What to work on:
The required output is the run of lines from the one holding "[00:00:06.30 to 00:00:07.20]" through the final line of the listing, restated word for word, with no pictures.

Supplied entries:
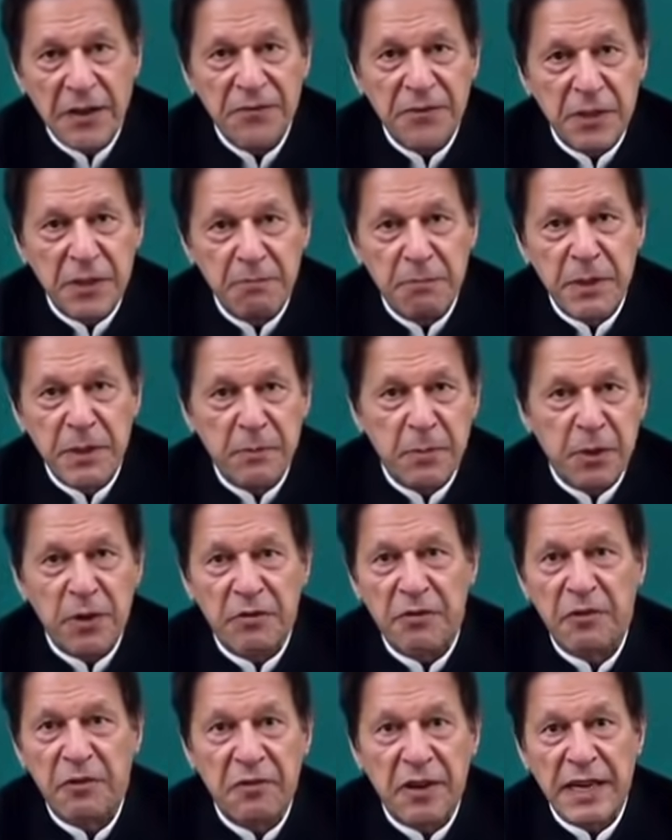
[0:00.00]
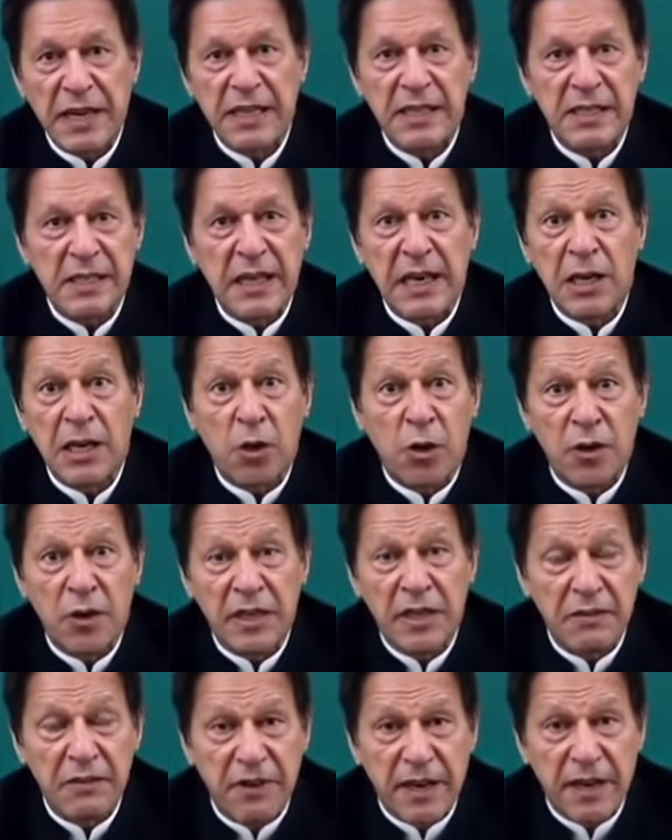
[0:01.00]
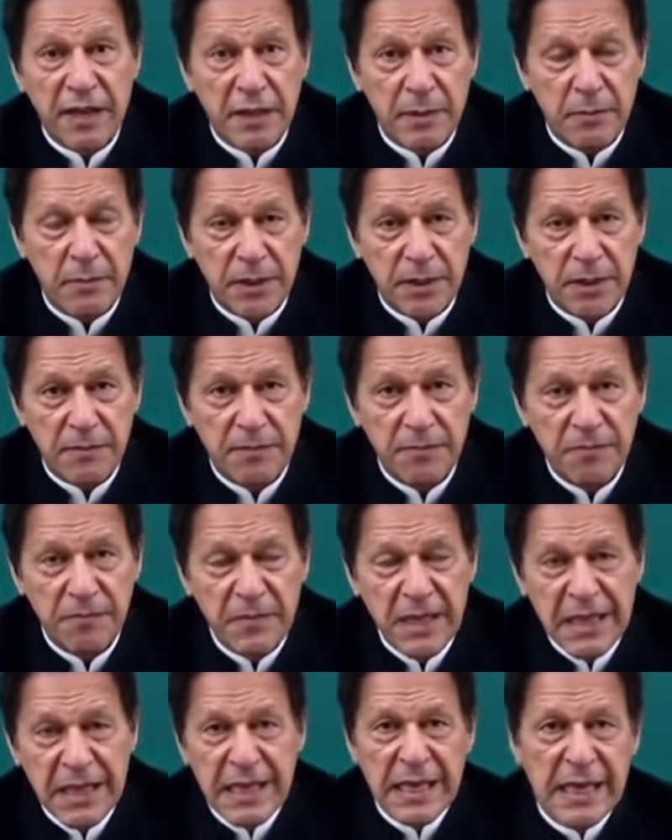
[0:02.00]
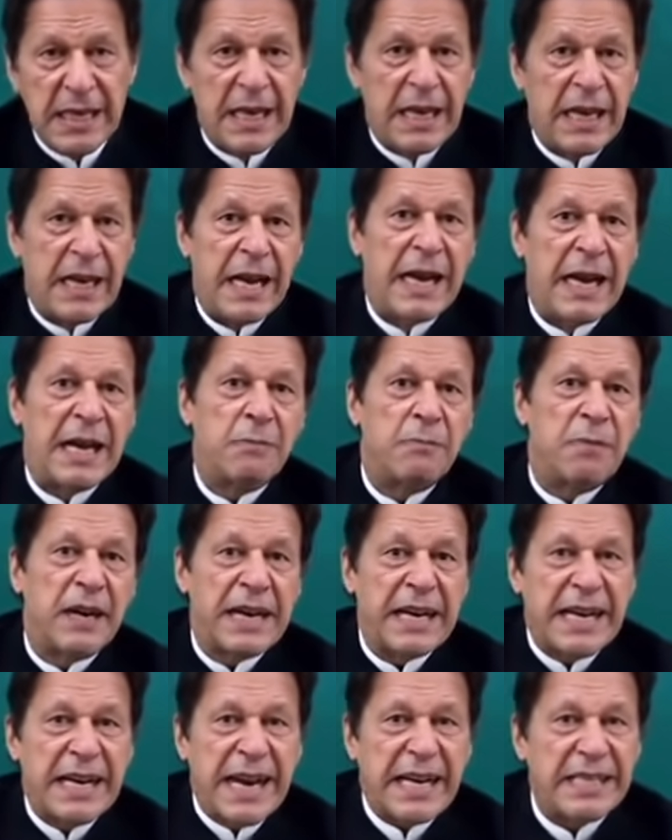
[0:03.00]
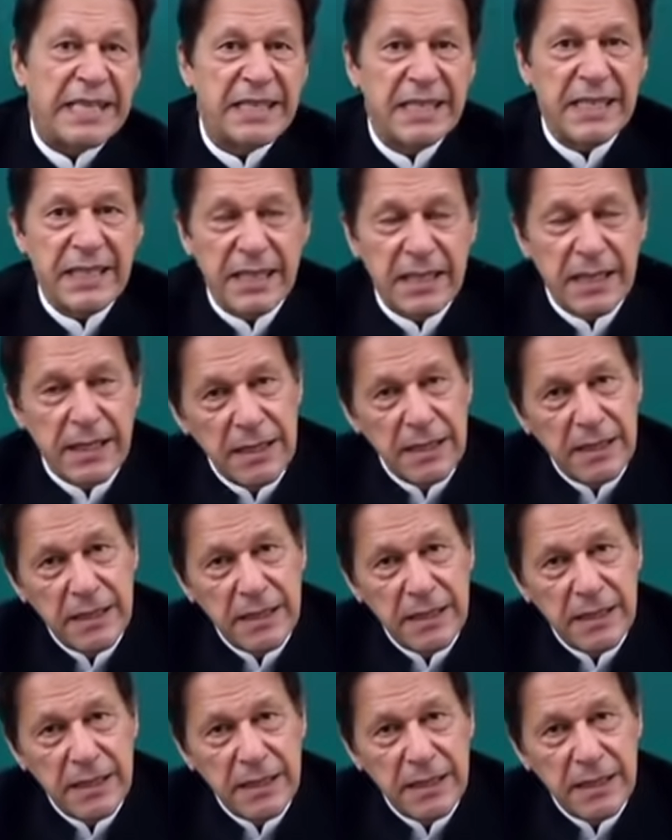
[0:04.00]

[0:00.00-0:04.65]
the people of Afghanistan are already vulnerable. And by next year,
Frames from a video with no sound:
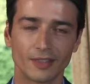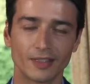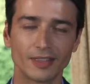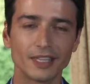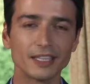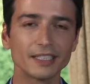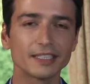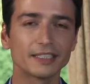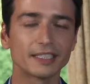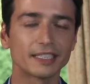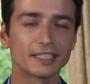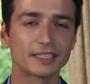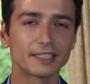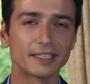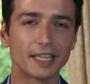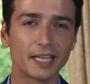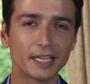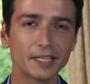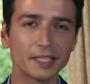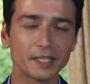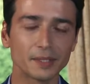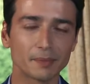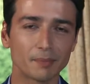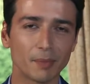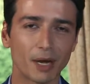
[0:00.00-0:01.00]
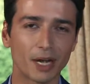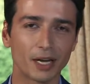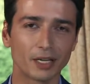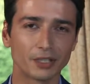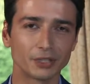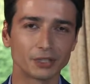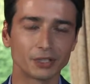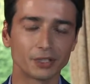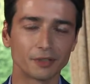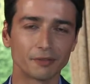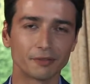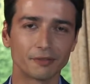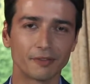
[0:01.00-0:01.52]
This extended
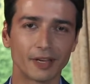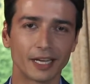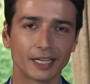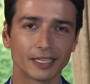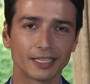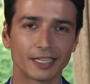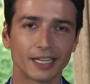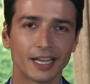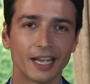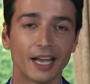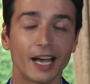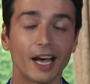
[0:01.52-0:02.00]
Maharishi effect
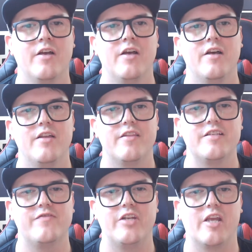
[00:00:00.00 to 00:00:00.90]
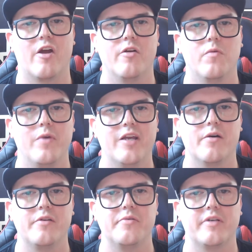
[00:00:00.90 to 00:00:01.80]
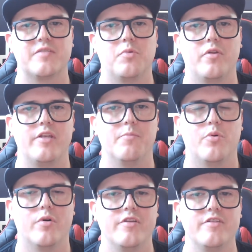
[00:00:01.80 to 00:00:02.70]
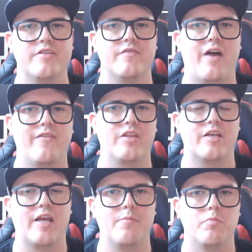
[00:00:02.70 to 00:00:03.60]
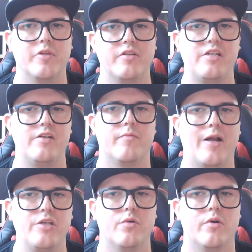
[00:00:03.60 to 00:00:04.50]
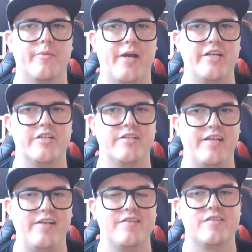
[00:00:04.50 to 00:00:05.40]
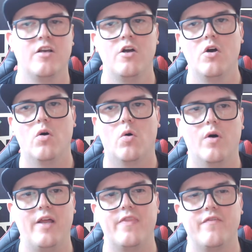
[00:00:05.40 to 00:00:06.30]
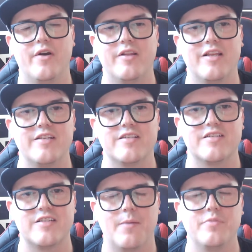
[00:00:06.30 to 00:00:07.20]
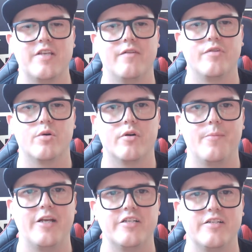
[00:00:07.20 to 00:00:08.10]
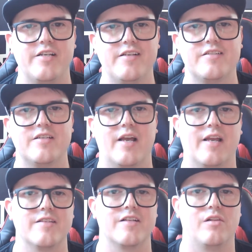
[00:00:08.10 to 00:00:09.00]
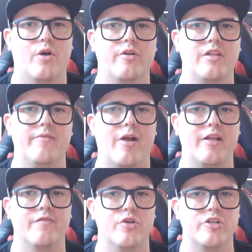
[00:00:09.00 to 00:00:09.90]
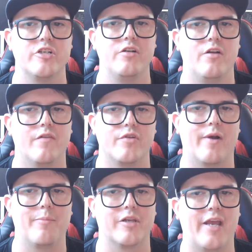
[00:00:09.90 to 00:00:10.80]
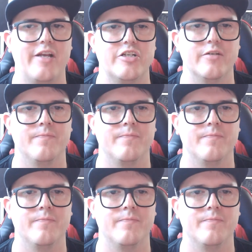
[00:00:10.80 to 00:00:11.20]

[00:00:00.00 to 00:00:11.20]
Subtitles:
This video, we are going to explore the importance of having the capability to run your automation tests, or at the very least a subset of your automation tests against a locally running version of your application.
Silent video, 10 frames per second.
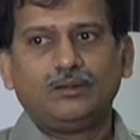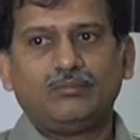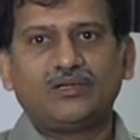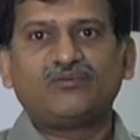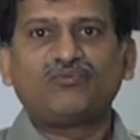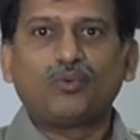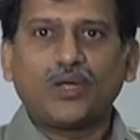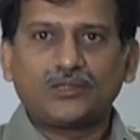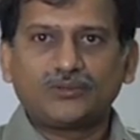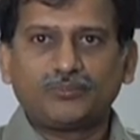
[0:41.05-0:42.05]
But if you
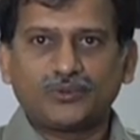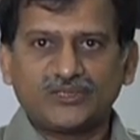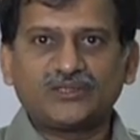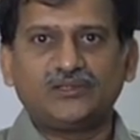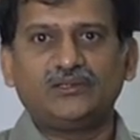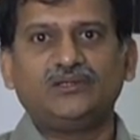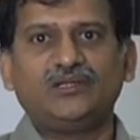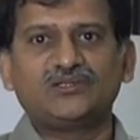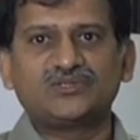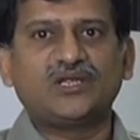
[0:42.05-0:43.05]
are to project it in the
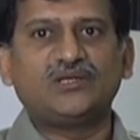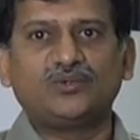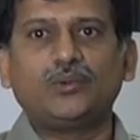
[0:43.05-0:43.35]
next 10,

Completed task:
[00:00:06.30 to 00:00:07.20]
[00:00:07.20 to 00:00:08.10]
[00:00:08.10 to 00:00:09.00]
[00:00:09.00 to 00:00:09.90]
[00:00:09.90 to 00:00:10.80]
[00:00:10.80 to 00:00:11.20]

[00:00:00.00 to 00:00:11.20]
Subtitles:
This video, we are going to explore the importance of having the capability to run your automation tests, or at the very least a subset of your automation tests against a locally running version of your application.
Silent video, 10 frames per second.
[0:41.05-0:42.05]
But if you
[0:42.05-0:43.05]
are to project it in the
[0:43.05-0:43.35]
next 10,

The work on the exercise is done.